▶ **Activity**
Would you transcribe the records below exactly, omitting every picture?

Stored data
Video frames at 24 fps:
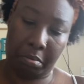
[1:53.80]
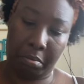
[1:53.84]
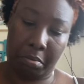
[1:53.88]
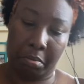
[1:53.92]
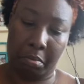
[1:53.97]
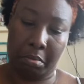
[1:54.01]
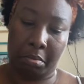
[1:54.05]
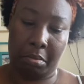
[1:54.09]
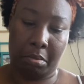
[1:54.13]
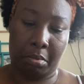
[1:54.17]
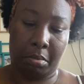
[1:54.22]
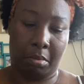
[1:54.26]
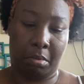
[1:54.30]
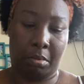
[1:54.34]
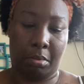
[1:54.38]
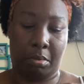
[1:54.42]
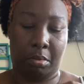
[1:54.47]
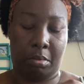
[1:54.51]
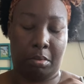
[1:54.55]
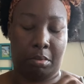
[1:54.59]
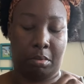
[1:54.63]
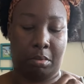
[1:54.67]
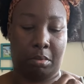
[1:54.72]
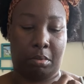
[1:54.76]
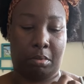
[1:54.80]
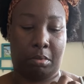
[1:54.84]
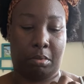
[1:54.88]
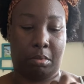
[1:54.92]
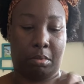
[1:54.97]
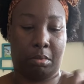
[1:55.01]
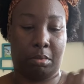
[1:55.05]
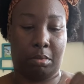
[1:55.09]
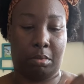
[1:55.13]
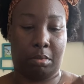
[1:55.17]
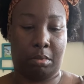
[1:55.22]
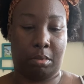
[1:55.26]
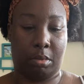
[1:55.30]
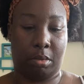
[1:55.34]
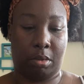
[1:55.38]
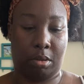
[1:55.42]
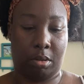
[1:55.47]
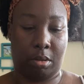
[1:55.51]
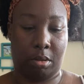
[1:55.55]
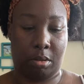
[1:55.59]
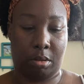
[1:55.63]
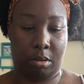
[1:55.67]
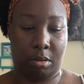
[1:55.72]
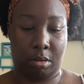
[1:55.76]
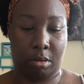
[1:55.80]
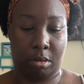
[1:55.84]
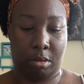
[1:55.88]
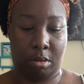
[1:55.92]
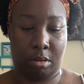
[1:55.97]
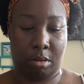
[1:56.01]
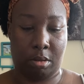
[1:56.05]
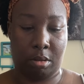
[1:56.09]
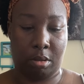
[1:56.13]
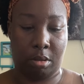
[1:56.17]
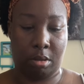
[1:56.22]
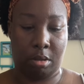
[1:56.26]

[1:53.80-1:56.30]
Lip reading: (silence)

▶ **Task solution**
Video frames at 24 fps:
[1:53.80]
[1:53.84]
[1:53.88]
[1:53.92]
[1:53.97]
[1:54.01]
[1:54.05]
[1:54.09]
[1:54.13]
[1:54.17]
[1:54.22]
[1:54.26]
[1:54.30]
[1:54.34]
[1:54.38]
[1:54.42]
[1:54.47]
[1:54.51]
[1:54.55]
[1:54.59]
[1:54.63]
[1:54.67]
[1:54.72]
[1:54.76]
[1:54.80]
[1:54.84]
[1:54.88]
[1:54.92]
[1:54.97]
[1:55.01]
[1:55.05]
[1:55.09]
[1:55.13]
[1:55.17]
[1:55.22]
[1:55.26]
[1:55.30]
[1:55.34]
[1:55.38]
[1:55.42]
[1:55.47]
[1:55.51]
[1:55.55]
[1:55.59]
[1:55.63]
[1:55.67]
[1:55.72]
[1:55.76]
[1:55.80]
[1:55.84]
[1:55.88]
[1:55.92]
[1:55.97]
[1:56.01]
[1:56.05]
[1:56.09]
[1:56.13]
[1:56.17]
[1:56.22]
[1:56.26]

[1:53.80-1:56.30]
Lip reading: (silence)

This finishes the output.